Music as MIND!
Walking in the woods in late fall, I do not need frost to tell me
that the woods are lovely, dark and deep. Everywhere there is the kind of silence which has a sound to it. My dog walks ahead
scouting scents as I pick up unfocused images of trees, stands of thicket, brush of juniper, leaves scattered everywhere.
There is a sense of the rich world all around me as I rove along.
Then there are before me tracks, large with heavy claws. Old Hunter
sniffs while I inspect them as we change our focus. Now it is all a sharp sensing of who was there, clearly black bear and
a big one, dog sniffs a tree for something rubbed off, I see long claw marks up about seven feet. We are on the track of something
live, something that knows where he is going, something very smart and probably watching us as this moment from a distance.
We are without question confronting a Mind.
Later in front of the fire I remember the afternoon. Roving and
poking around, we were involved in a wonderfully soft ambiance, much like the ambiance of a piece of music which says nothing
but surrounds us comfortably. I have a tape of quiet Electro Acoustic Music on, it has an ambiance of gently pressing sound,
but I don't have to listen to it because it folds all around me. I am in its envelope.
For many people all music is like this. You can call it background
music of an elegant restaurant, but it is also the radio music in the pickup truck which each genre of carpenter, plumber,
electrician selects to accompany his particular trade. After building a house you get to see the trade preferences, and the
annoyance when I turn off the radio which they have to hear in order to work. They need its ambiance, just as the student
needs to turn on the radio before getting into the algebra homework.
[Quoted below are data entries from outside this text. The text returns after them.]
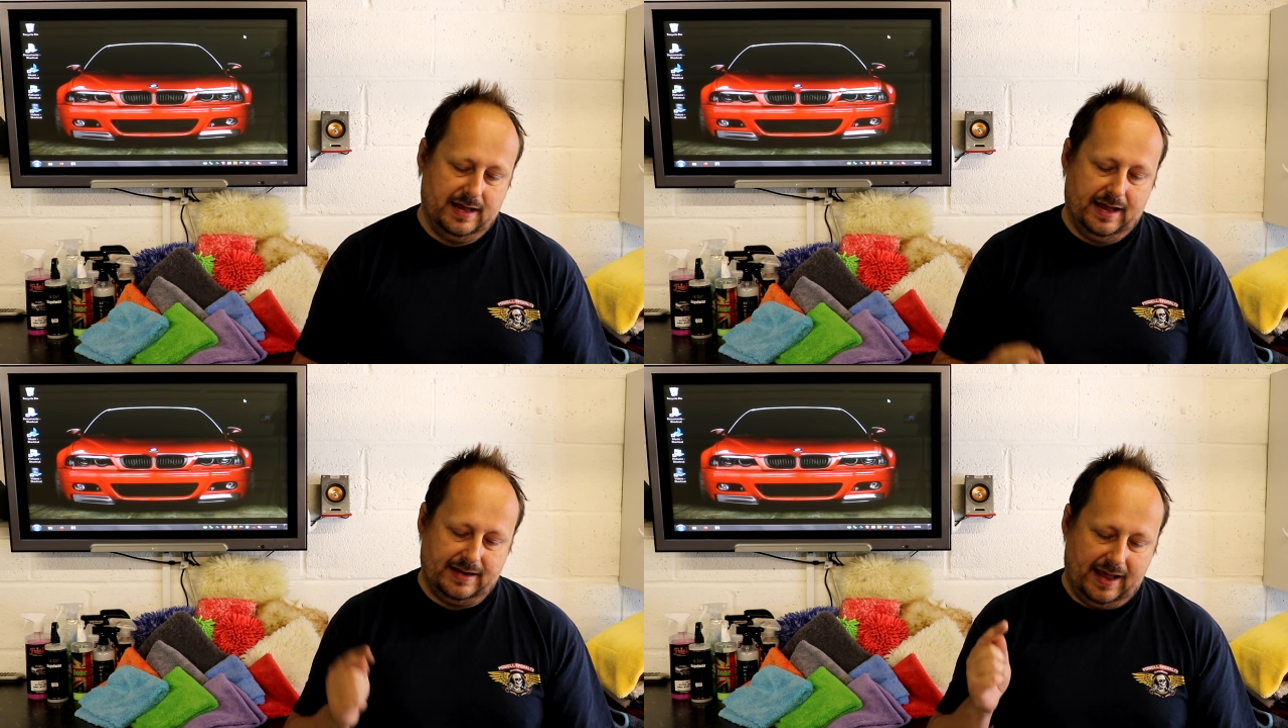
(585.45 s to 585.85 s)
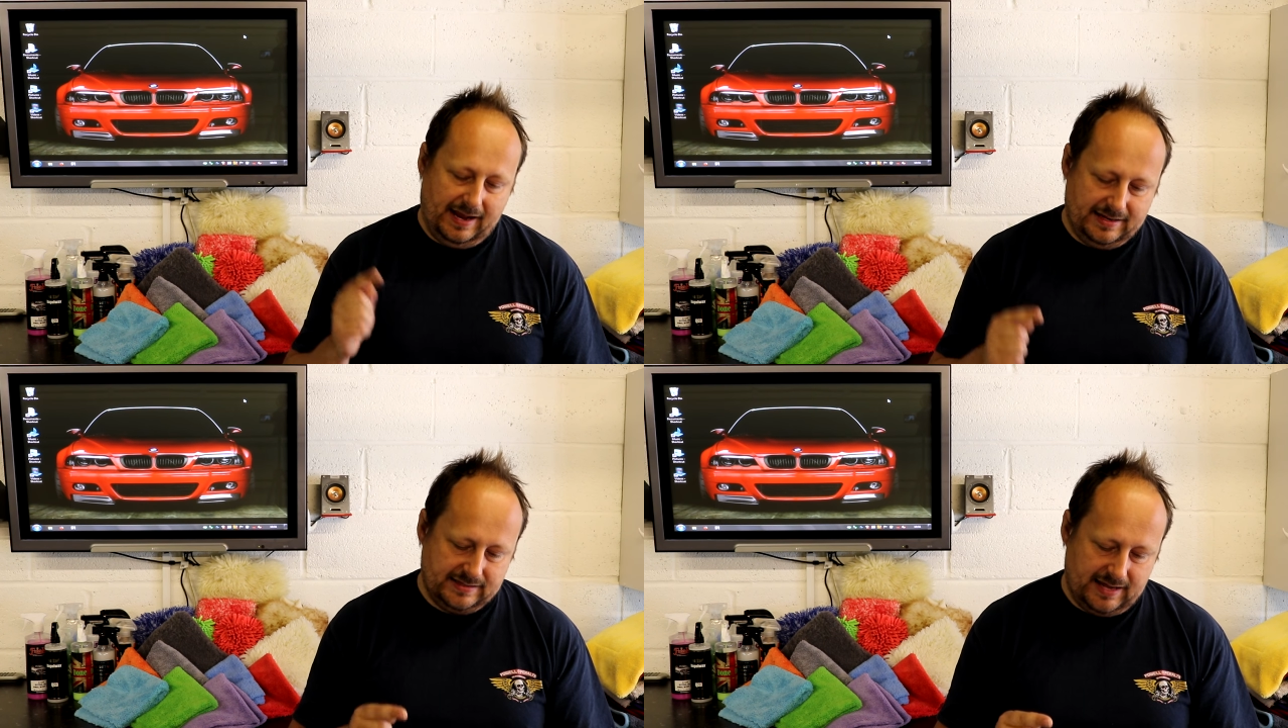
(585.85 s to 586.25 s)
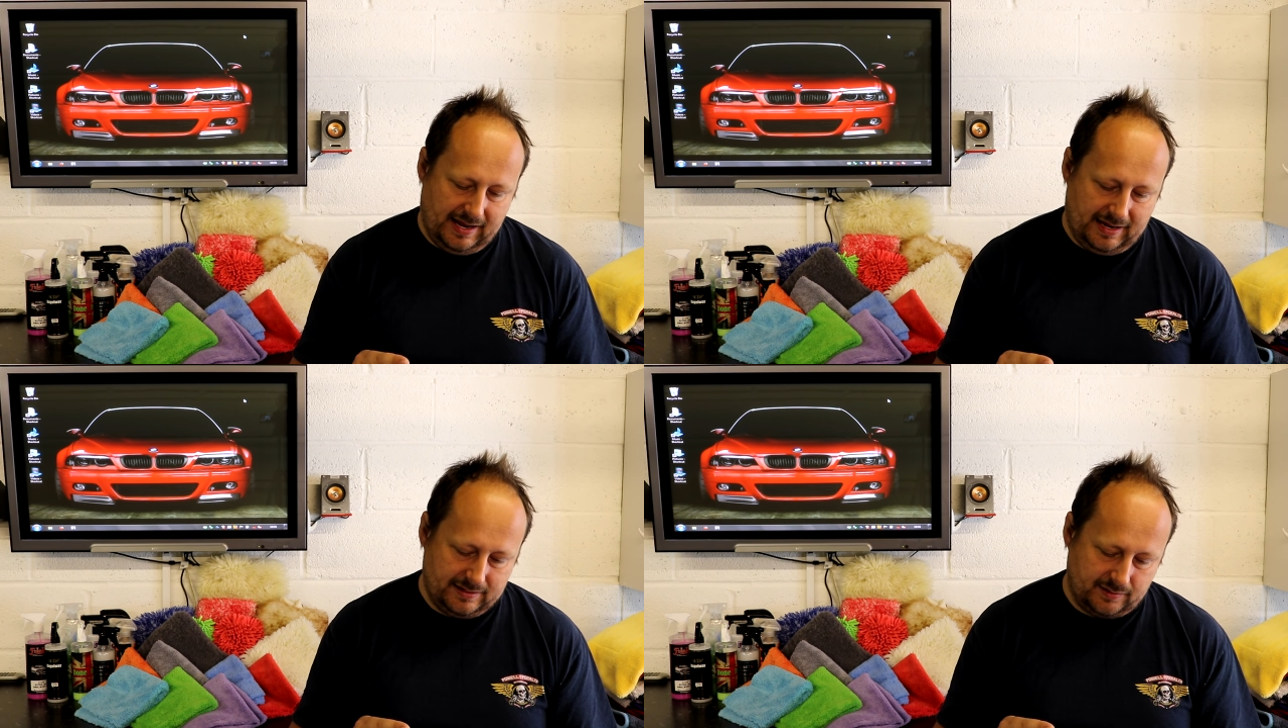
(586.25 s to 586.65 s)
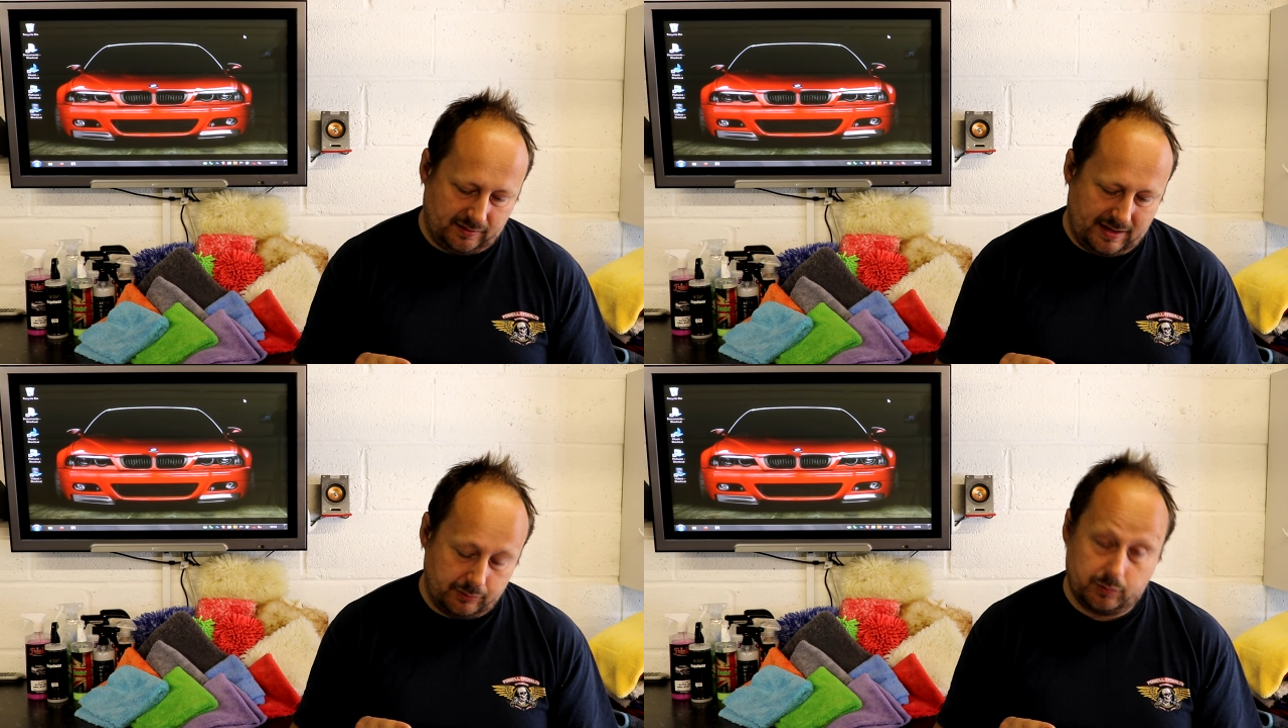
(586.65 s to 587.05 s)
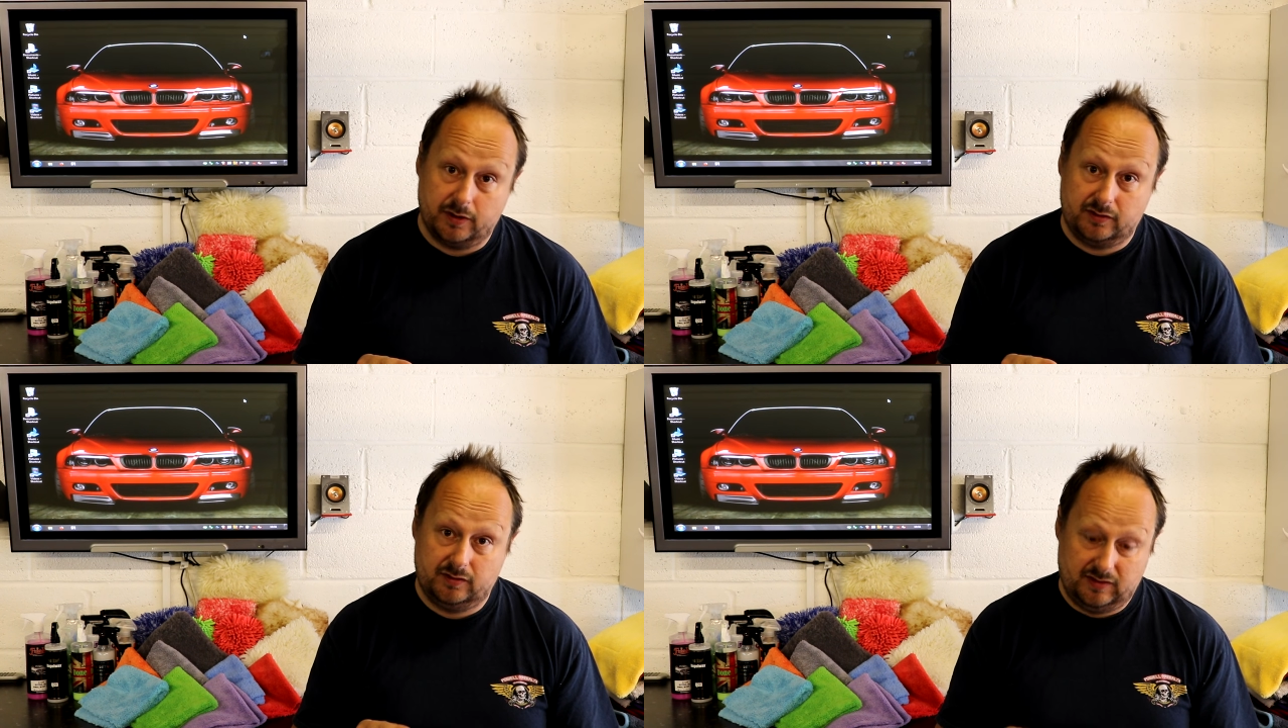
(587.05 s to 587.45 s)
And hand in hand, so that was
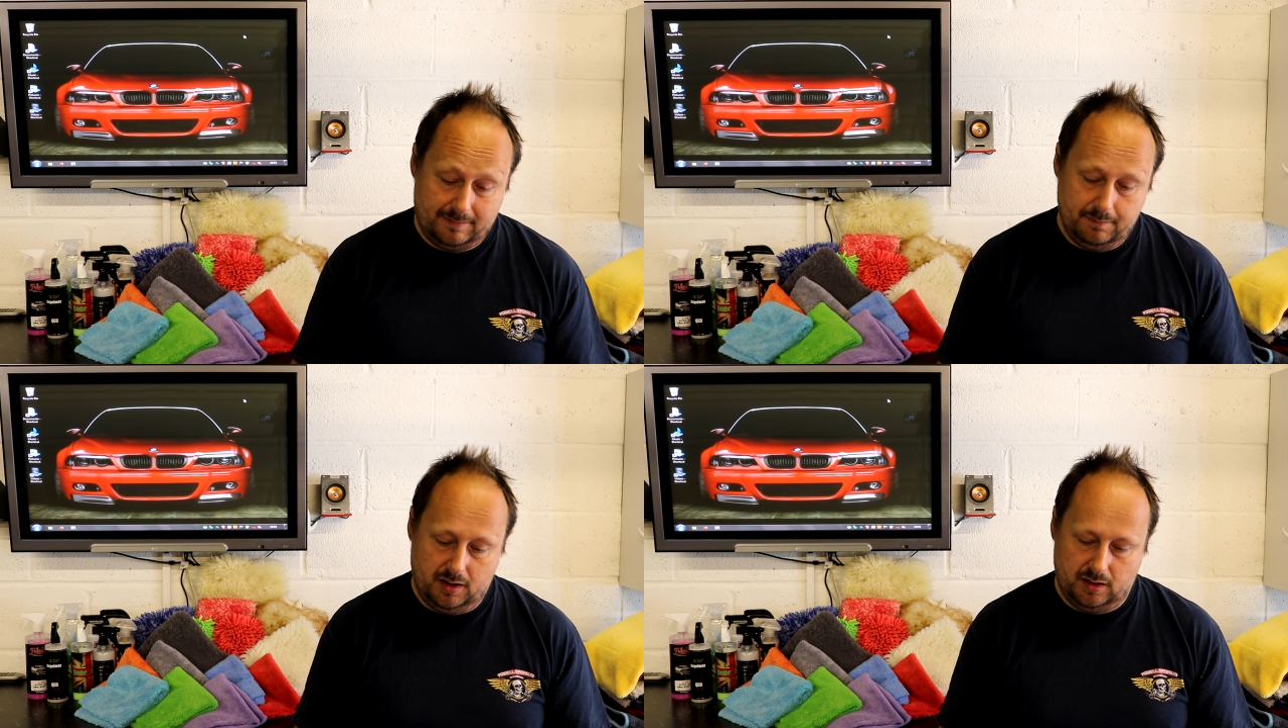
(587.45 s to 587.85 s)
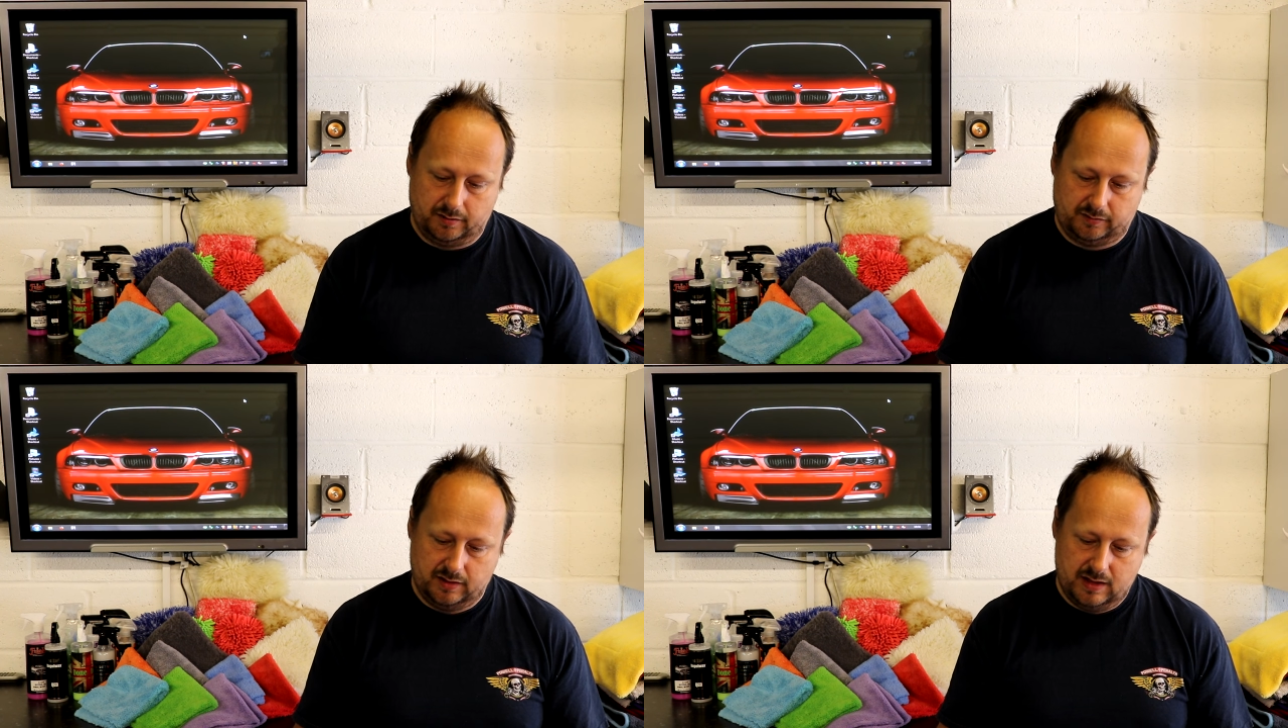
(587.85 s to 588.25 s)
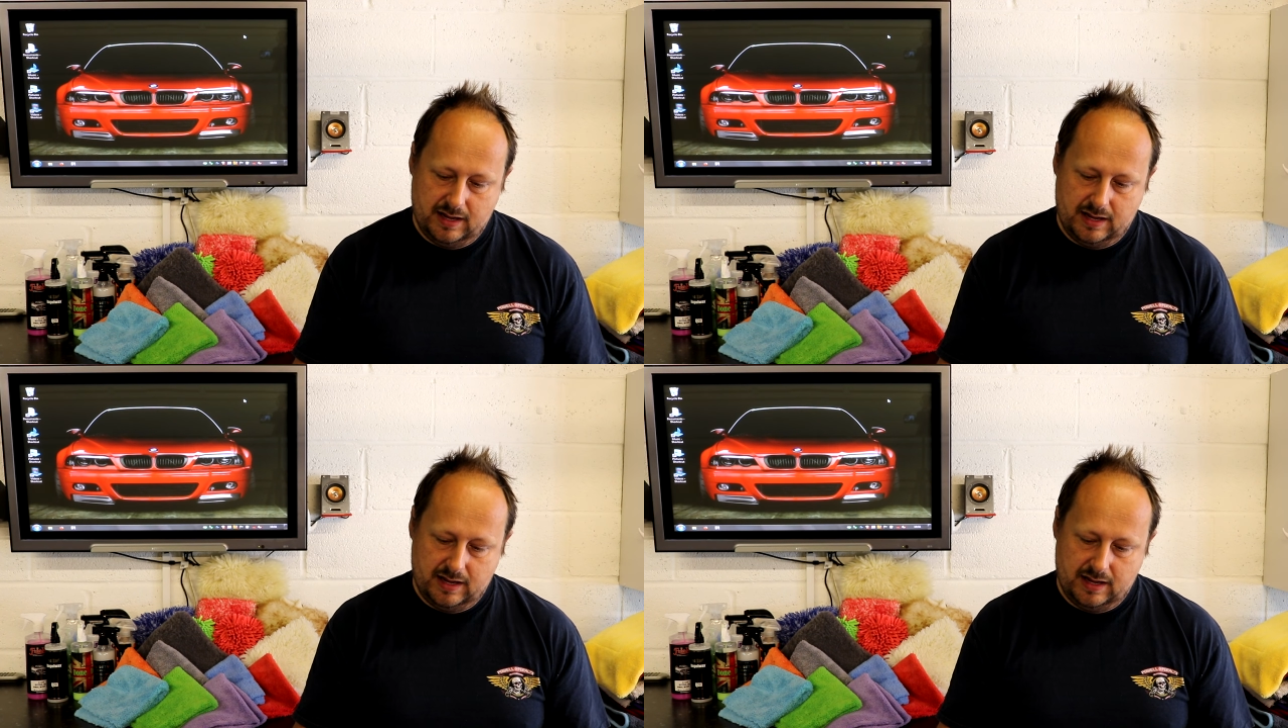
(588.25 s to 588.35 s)
worth 10 marks.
Then I recall the rest of the afternoon, how we saw the steps and
tracked the bear. We had no gun and certainly no evil intent, we knew the blacks were shy and we were relatively safe. But
what led us on with fevered excitement was knowing that we were on the track of something intelligent, coordinated, something
which had intelligence. I think it was MIND which made this tracking so ineluctable.
So when that evening I put on the old Gulda recording of Bach's
Well Tempered 48, I found it was the same ambiance here in my study. All of the pieces are charming in themselves, favorites
of the thousands who have been hearing and playing them for two centuries. But some were quite clearly works of Ambiance,
music to enjoy being in the room with, while others were very different. They had turns and surprises, and surprises within
surprises, and then old Bach, that master of the diatonic world of sound, suddenly went chromatic with a zest, sketching out
something different for the future, something very absorbing and interesting....
Let us not over-praise famous men, there is danger in reverence
ending in imitation which is anathema to their spirit. But if we hear a piece of music as Ambiance (and it will generally
be that way at first hearing), there is perhaps something more to pursue. If we don't find it, that is alright because hearing
any music is a good experience, that is what we have ears for.
But when you find a piece of music which has a sheer power of MIND,
then you have something to really focus on, to pursue, to hunt down. If a painting, it will be your intense point-foveal vision
searching the minutest brushstrokes of a Rembrandt or a Van Gogh. If it is music you hear it all at once, it floods in on
you in a moment, all together. If you isolate only the top line as melody, you are an appreciative neophyte and can enjoy
music perfectly well that stage. But if by nature or training you can hear all the levels of pitch, dynamics, voice leaving,
rhythmics and historical allusion at the same moment in real-time, which is the full way music has to be heard, then you findyourself
participating in a very complex musical complex. But beyond that there is one more factor, which made me think of the bear
tracks in the snow.
In over half of the pieces in Bach's "48", you are forced to recognize
the sheer quality of Mind behind the Sound. That is the higher level, the transcendental level which music offers us, perhaps
more than any other art, because it is an un-differentiable, all coming in at you together experience. At the end you may
remember Bach's stodgy face from one of the old portraits looking at you, nothing much on the surface (any more than the old
black bear staring at you from the brush). But that is the face of a deep thinker, and his music is full of Mind.